My two cents: This is an awful situation. You can stereotype it both ways. Either the famous athlete is trying to get away with another crime or the gold digging woman is lying for money. Both situations have happened before. No one knows which of those two scenarios is correct, and it will be a while before we do. This case could drag on for another year. But I do know one thing: someone is very very wrong in this situation, and I hope whoever it is suffers some serious consequences. The sexual assault she describes is basically rape. So either Big Ben is guilty of rape (which is probably one of the worst crimes you can commit), or this woman is guilty of lying (or at the very least grossly stretching the truth) about being raped and destroying his reputation for a chance at a pay day. Either one of those is a serious challenge to society in general, and I hope that whatever happens, the truth is found and this case is not just shrugged off. Now, I’m aware that things don’t look good for this woman at first blush. She waited a year to tell anybody, and she’s going after him in civil court instead of criminal court (where she can get more money). However, I’m at least willing to admit that the scenario is plausible. If you’re going to accuse the Super Bowl champion quarterback of rape, you’re going to get a lot of attention, and you’re going to have to talk about this very painful experience a lot. I can understand if it takes a year to get up the mental strength to do that. I can also understand that after a year, most of the evidence is probably gone, so you have to go to civil court where the evidence requirement for a conviction is a lot looser. So it’s at least possible that she waited a year and is still telling the truth. The story she gave is also possible. Therefore, we’re just going to have to wait for a decision in about a year, and hopefully a stiff punishment thereafter.
Pete Rose Finally In The Hall?
The skinny: After some lobbying statements by Hank Aaron, Bud Selig is considering putting Pete Rose up for the vote for the Baseball Hall of Fame.
My two cents: I don’t care.
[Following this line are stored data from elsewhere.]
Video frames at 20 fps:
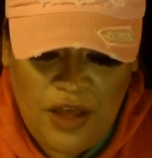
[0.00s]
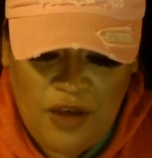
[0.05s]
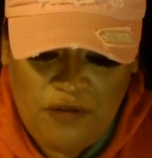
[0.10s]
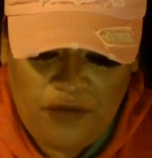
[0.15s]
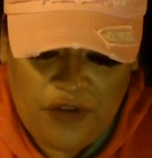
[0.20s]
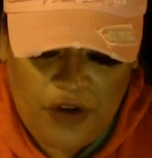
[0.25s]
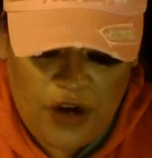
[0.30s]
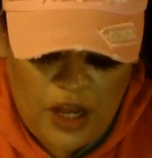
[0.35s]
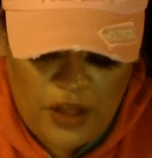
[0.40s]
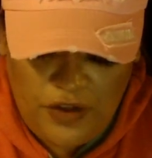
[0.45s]

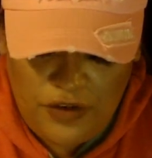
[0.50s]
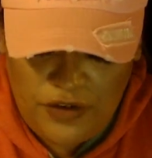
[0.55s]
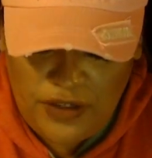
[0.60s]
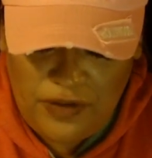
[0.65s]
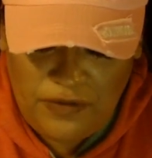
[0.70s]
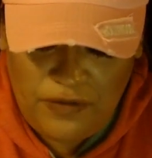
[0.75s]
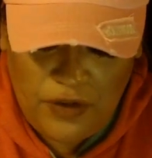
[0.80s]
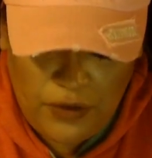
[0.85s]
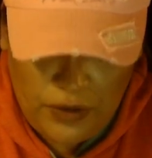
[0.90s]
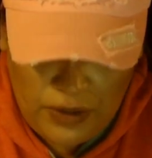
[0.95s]
For others
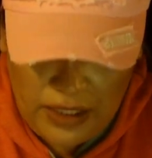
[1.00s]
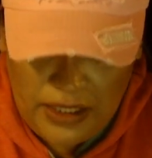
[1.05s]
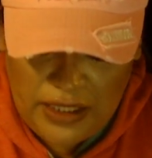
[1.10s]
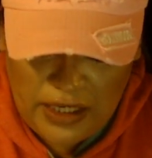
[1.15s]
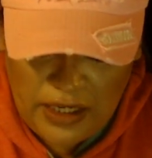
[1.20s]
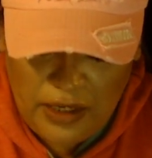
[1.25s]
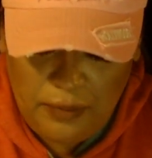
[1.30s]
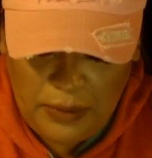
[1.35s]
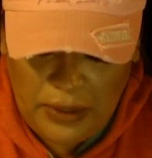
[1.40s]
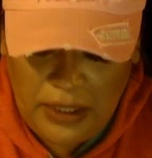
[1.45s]
of you, this
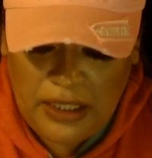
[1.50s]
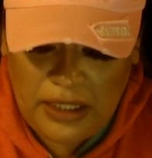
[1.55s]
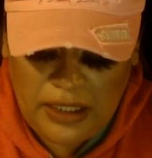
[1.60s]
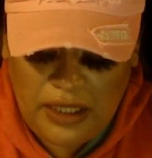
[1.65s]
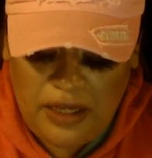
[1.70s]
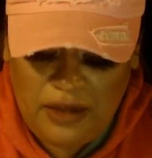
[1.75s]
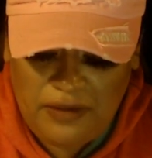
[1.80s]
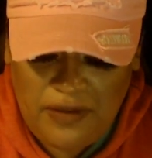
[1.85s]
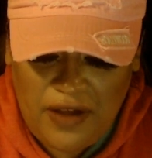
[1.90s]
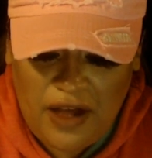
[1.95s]
could be a
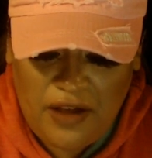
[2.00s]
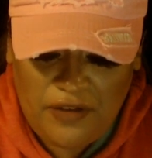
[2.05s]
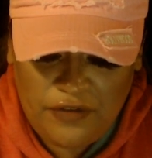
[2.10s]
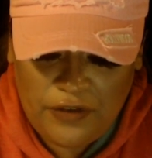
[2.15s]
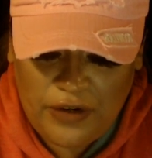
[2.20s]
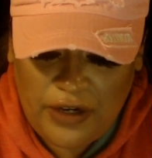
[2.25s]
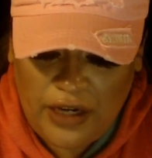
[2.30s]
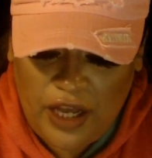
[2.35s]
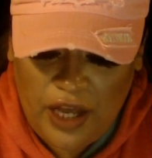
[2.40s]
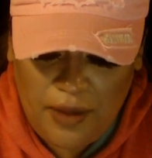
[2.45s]
love
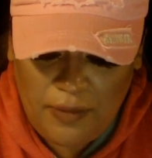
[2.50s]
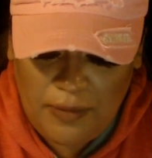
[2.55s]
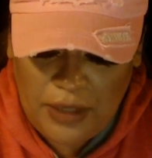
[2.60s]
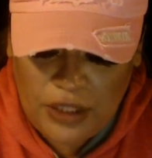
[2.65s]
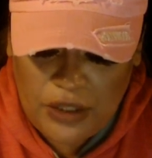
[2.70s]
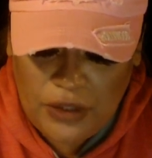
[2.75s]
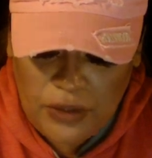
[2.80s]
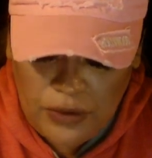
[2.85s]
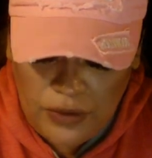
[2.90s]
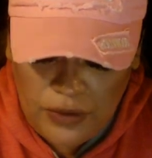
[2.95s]
offering
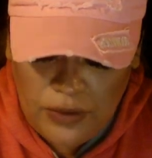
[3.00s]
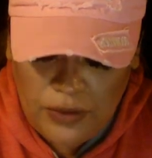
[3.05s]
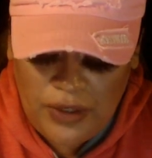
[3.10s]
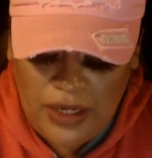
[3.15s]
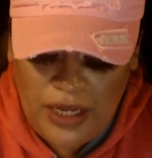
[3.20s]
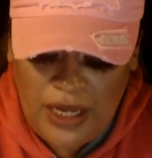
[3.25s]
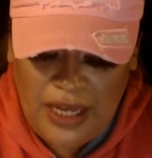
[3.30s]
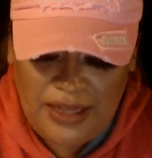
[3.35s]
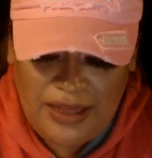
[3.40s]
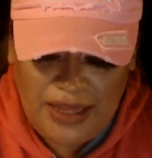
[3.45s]
coming through
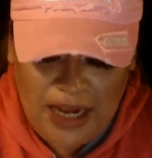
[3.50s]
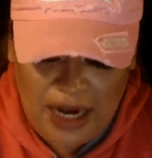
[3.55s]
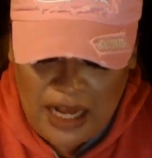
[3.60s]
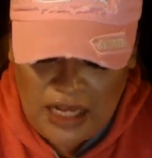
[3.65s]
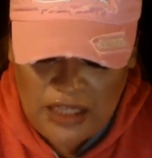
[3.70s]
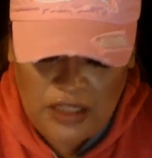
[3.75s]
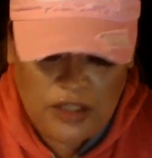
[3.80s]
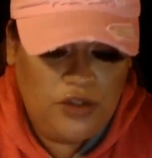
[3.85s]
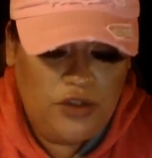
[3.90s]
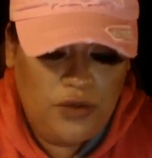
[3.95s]
that
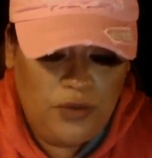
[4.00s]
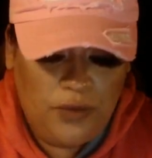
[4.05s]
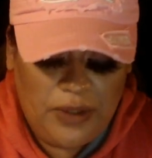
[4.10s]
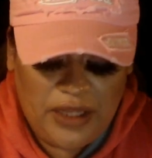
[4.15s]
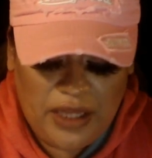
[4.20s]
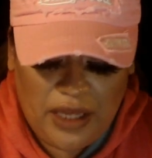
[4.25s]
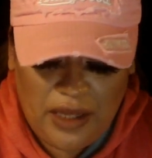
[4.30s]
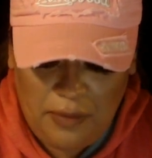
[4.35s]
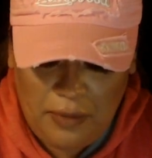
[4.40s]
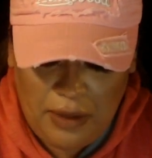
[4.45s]
has to do with
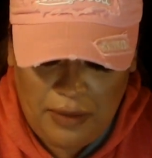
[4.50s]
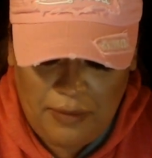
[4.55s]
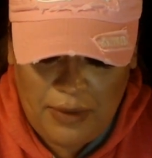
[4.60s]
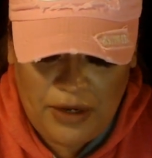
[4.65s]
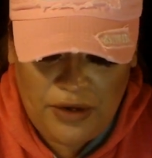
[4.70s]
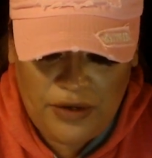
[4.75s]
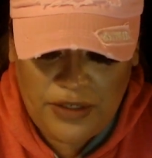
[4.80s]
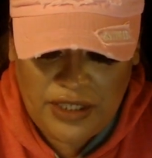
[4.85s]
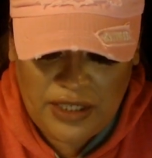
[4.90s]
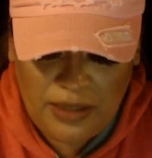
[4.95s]
commitment
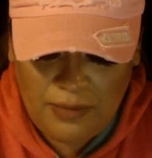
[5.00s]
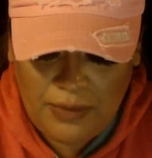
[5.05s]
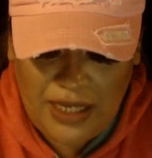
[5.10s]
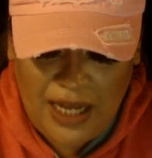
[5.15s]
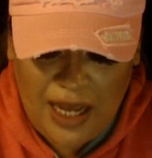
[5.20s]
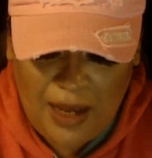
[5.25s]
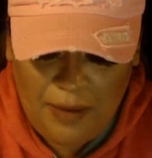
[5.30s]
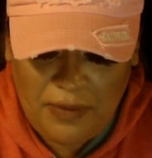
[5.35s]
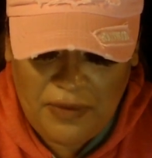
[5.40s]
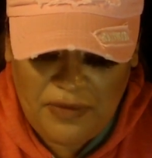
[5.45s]
or some
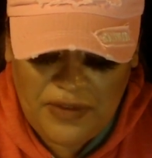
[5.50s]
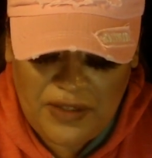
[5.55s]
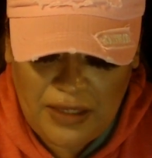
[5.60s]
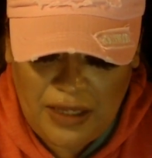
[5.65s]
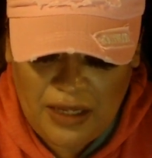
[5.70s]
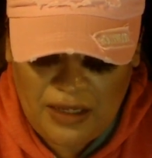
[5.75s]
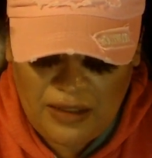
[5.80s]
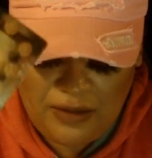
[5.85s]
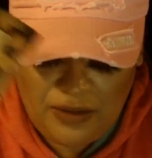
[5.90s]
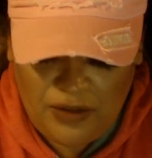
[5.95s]
type of,
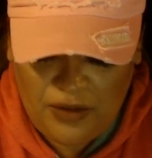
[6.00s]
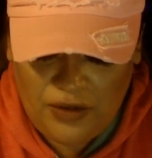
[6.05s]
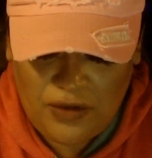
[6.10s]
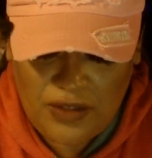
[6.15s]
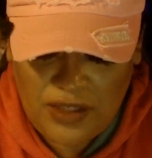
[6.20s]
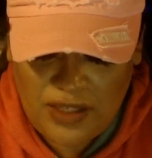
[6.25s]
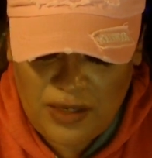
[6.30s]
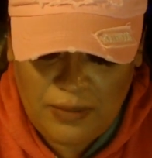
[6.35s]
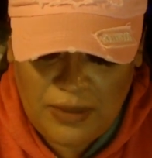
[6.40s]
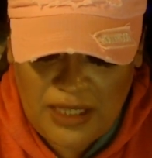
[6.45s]
uh, you know,
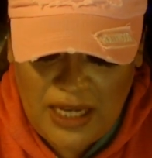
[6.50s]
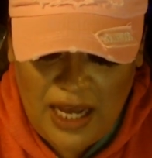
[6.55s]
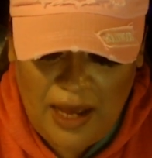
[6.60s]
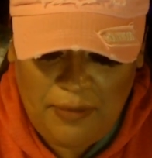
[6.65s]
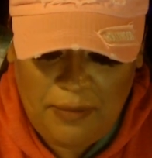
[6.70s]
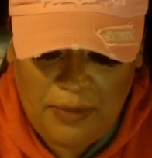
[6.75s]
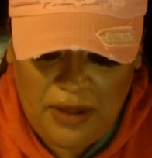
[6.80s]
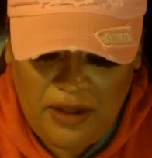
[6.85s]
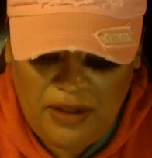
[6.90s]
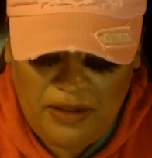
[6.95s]
some
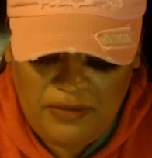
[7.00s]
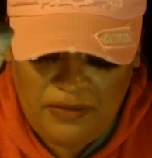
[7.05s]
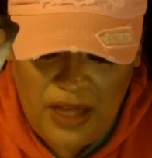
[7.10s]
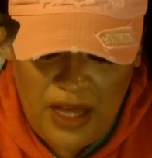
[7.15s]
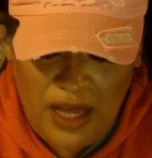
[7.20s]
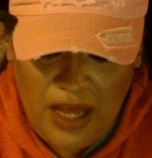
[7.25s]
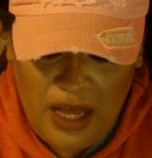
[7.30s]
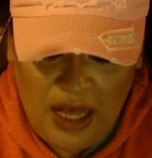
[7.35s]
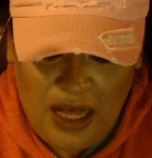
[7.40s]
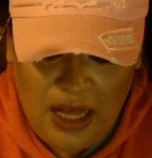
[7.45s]
type of
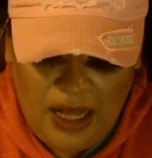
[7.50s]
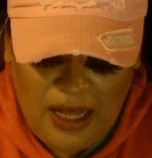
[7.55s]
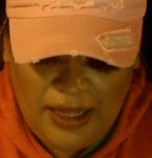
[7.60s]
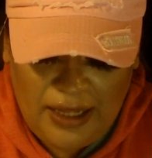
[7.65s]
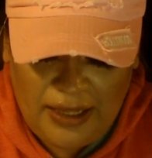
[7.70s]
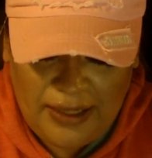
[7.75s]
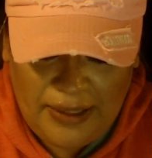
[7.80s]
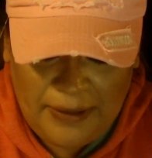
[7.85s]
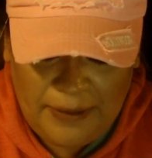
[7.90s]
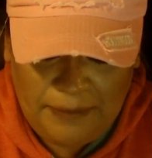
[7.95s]

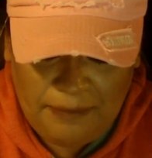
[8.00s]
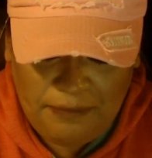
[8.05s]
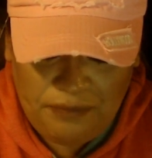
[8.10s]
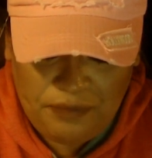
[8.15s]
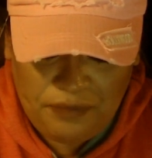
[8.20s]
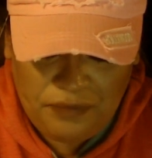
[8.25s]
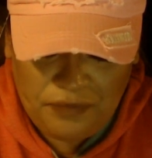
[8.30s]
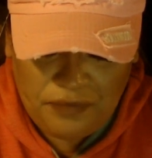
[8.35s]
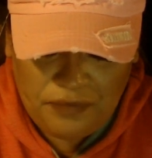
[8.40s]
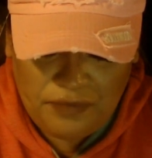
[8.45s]
uh
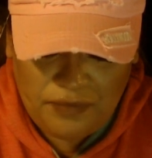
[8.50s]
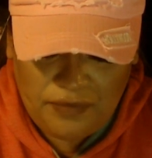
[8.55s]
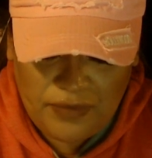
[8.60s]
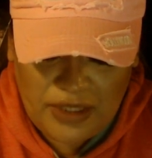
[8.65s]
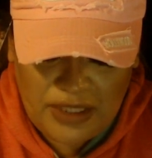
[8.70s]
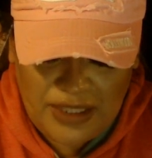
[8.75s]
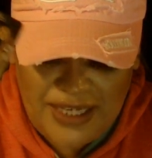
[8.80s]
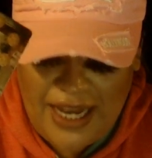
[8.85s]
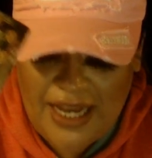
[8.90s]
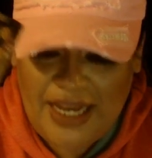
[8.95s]

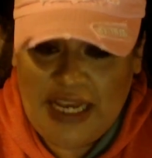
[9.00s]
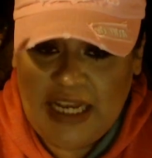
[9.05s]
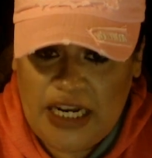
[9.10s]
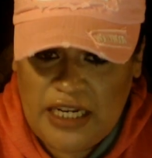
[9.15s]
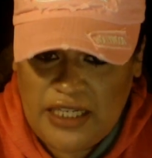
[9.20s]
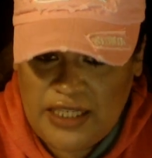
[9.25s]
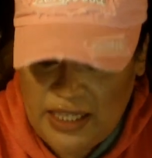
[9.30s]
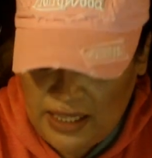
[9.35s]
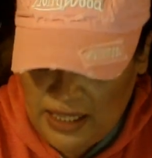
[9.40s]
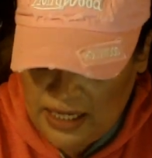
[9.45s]
taking
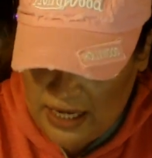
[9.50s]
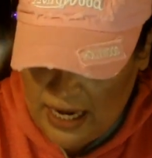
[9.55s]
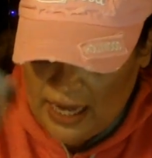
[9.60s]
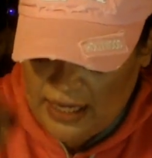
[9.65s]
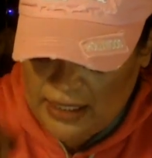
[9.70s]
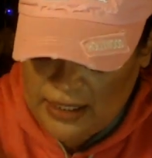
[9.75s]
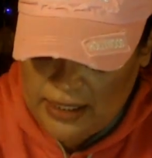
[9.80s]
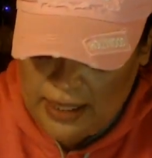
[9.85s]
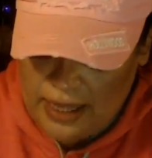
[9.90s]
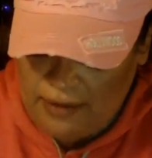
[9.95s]
it to the
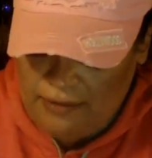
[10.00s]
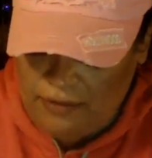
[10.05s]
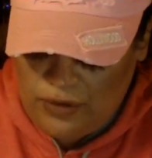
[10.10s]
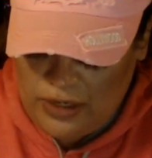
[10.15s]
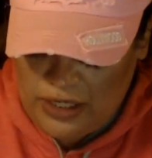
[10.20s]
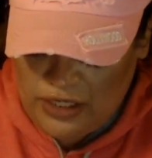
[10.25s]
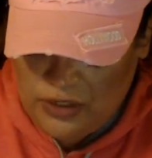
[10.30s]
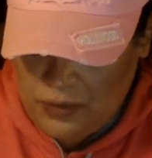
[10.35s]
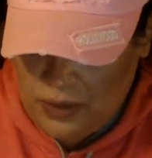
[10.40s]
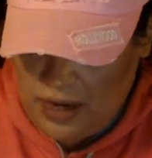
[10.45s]
next level
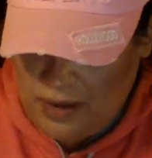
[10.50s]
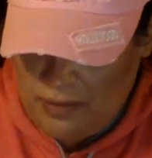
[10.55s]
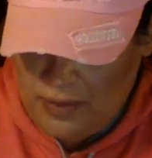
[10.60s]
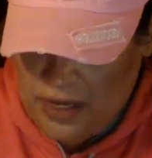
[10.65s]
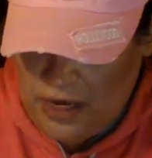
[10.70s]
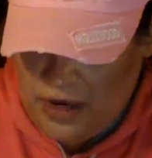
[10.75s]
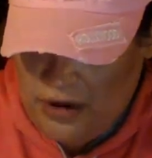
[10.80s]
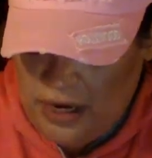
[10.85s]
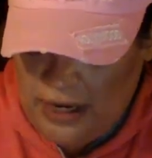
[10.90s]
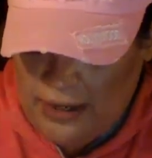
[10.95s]
is what I'm
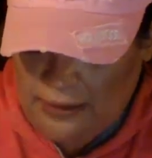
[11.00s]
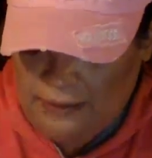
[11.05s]
hearing.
Pete Rose gambled on a baseball game that he was a part of. That’s an obvious assault on the integrity of baseball. Any game that Pete Rose was a part of after that was going to be looked at with a skeptical eye. So, he was given a lifetime ban from the game. That’s a fair and logical punishment (it’s also fair and logical to ban those who threaten the game’s integrity with continued steroid use, but that’s for another rant). With that ban came a ban from the Hall of Fame. Now, I can understand making an exception of his ban for that. Being a member of the Hall of Fame who bet on the game doesn’t cause anyone to think a game is fixed. It does question the integrity of the Hall of Fame, however. If a man who made that kind of egregious act towards the game is let in it doesn’t speak very highly of the requirements, but that’s for the sportswriters to decide. Which brings me to my next point. Admittance to the Hall of Fame is an arbitrary decision by a bunch of sportswriters. It says nothing about your career beyond what your numbers said. Pete Rose put up some of the greatest hitting stats in history, and for that he will be remembered as a great baseball player. Hall of Fame or not. In the long run, that kind of honor doesn’t really matter. Besides, most of these players spend their careers telling the baseball writers that they don’t care about their opinions. Why should they start after they retire?
So there you have it. The first edition of my two cents. Let me know if this is something I should continue or not. Or, let me know if I’ve lowered my standards of faux journalism and I should be ashamed of myself.